Teriakan girang Sakura langsung mengisi keheningan yang muncul di ruang kelas tersebut. Semua orang menatap kaget Sakura yang biasanya penyendiri dan pendiam itu mendadak bersemangat lalu berlari dengan cepat ke arah laki-laki di ambang pintu kelas sembari membawa tas ransel berwarna merah di tangannya. Mengabaikan tatapan para murid yang heran melihatnya, Sakura berlari dengan wajah riang dan terlihat begitu polos sampai akhirnya dia menerjang tubuh sang kakak.
Kakaknya itu tertawa kecil sembari mengelus kepala adiknya yang telah memeluk erat dirinya, "Aku datang menjemputmu sesuai janji, ayo pulang."
"Iya!" Sakura membalas dengan semangat. Sungguh berbeda seratus delapan puluh derajat dibandingkan kesehariannya yang selalu anti-social di dalam kelas. Mereka sebenarnya tidak sepenuhnya kaget, karena pemandangan Sakura yang bergelayut manja di lengan kakaknya itu bukanlah yang pertama kali. Tapi, meskipun sudah melihat bagaimana sifat asli Sakura, tetap saja gadis bermahkota soft pink itu tetap enggan jika ada yang mencoba mendekatinya meskipun hanya ingin sekedar mencoba berteman dengannya.
Sakura membenci semua yang ada di dunia ini.
Semuanya.
Kecuali kakak kesayangannya yang telah merawatnya sejak kecil... Uchiha Sasuke.
#
.
#
Bisa dibilang sifat lain Sakura yang dingin dan selalu berbicara singkat di luar rumah, adalah sifat turunan yang entah bagaimana didapatkannya dari kakak satu-satunya itu. Bukan hanya sekali dua kali, para orang luar pasti akan membicarakan mereka yang dianggap sebagai dua saudara yang sengaja mengisolasi diri dari dunia luar.
Tidak ada yang tahu tentang Uchiha Sasuke.

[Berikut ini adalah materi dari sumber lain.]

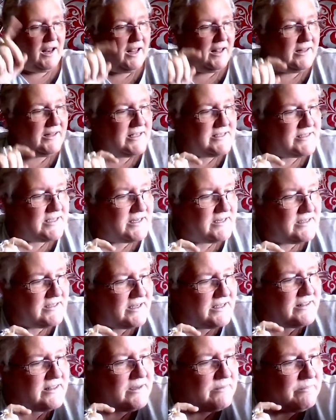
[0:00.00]
There's
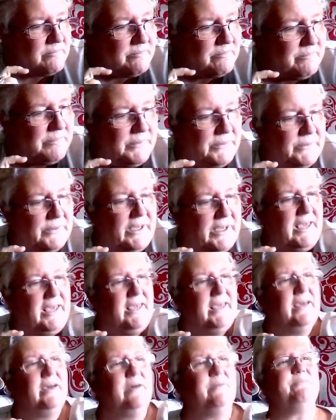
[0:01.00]
another book
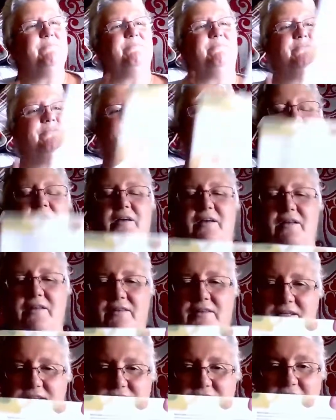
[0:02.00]
here
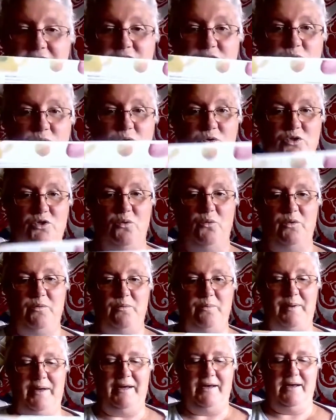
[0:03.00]
that I thought would
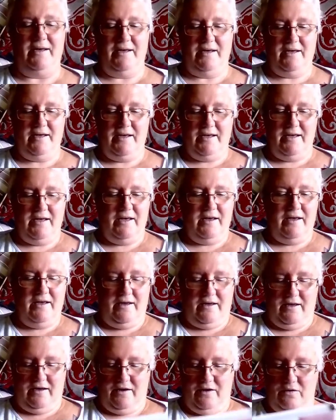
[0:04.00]
be
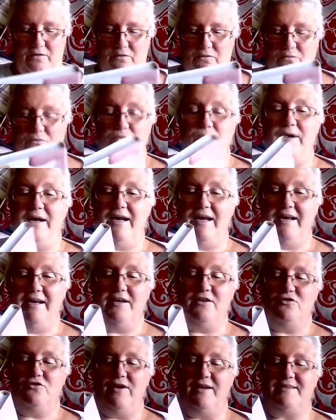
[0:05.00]
really
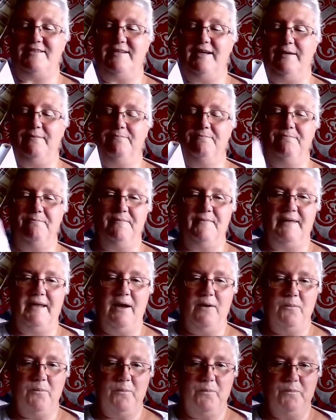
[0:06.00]
interesting.
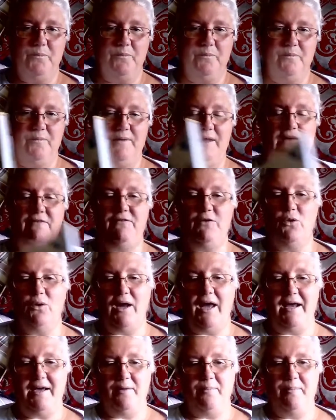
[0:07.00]
Now, if you're
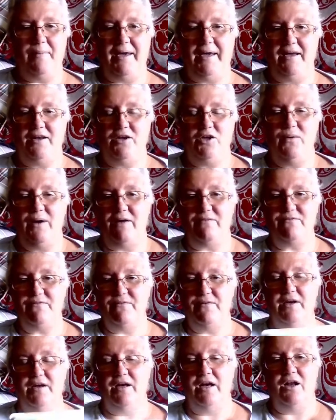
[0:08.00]
like me and you have
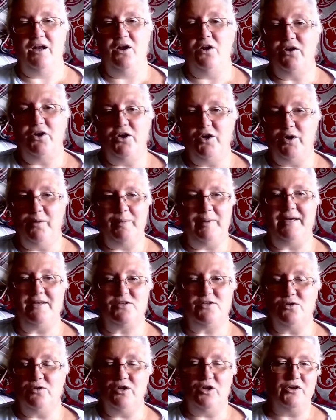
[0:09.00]
a lot of hobbies
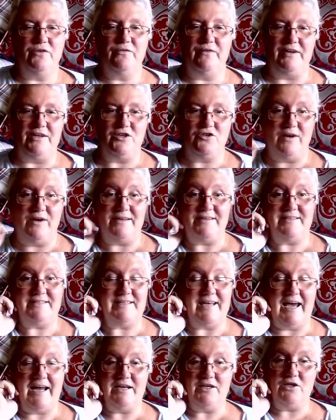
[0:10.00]
or a lot of interests
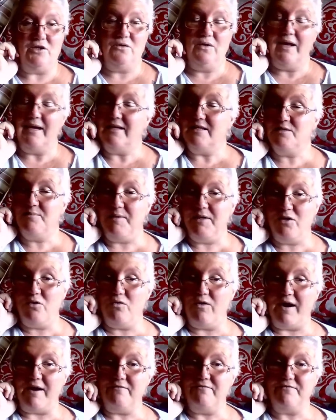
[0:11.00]
and you like to be
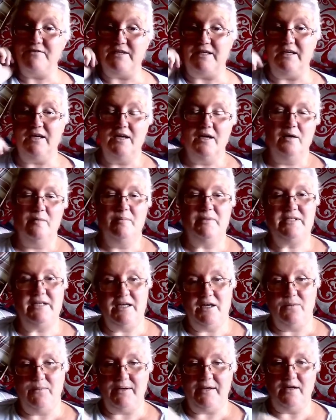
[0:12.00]
crafty,
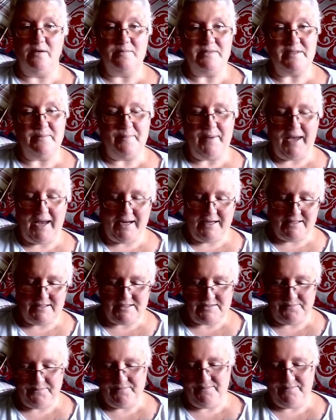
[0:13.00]
particularly when it comes to paint,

Tidak ada yang tahu tentang Uchiha Sakura.
Yang tahu sepenuhnya tentang mereka hanyalah diri mereka sendiri dan satu sama lain yang tinggal bersama dalam rumah satu atap.
"Hei lihat, itu Sasuke dan Sakura."
"Seperti apa ya orang tua mereka, sampai bisa memiliki anak yang setampan dan secantik mereka?"
"Mereka benar-benar membuatku iri! Aku juga ingin mempunyai adik seimut Sakura-chan dan kakak setampan Sasuke-kun!"
"Sayang sekali padahal aku ingin mengincar Sasuke, tapi mendekati adiknya saja susah sekali."
"Apalagi aku, mendekati adiknya langsung saja sudah susah, bagaimana kalau aku harus menghadapi tatapan tajam mata kakaknya yang mengerikan itu?"
"Mereka benar-benar sepasang adik kakak yang sangat susah didekati."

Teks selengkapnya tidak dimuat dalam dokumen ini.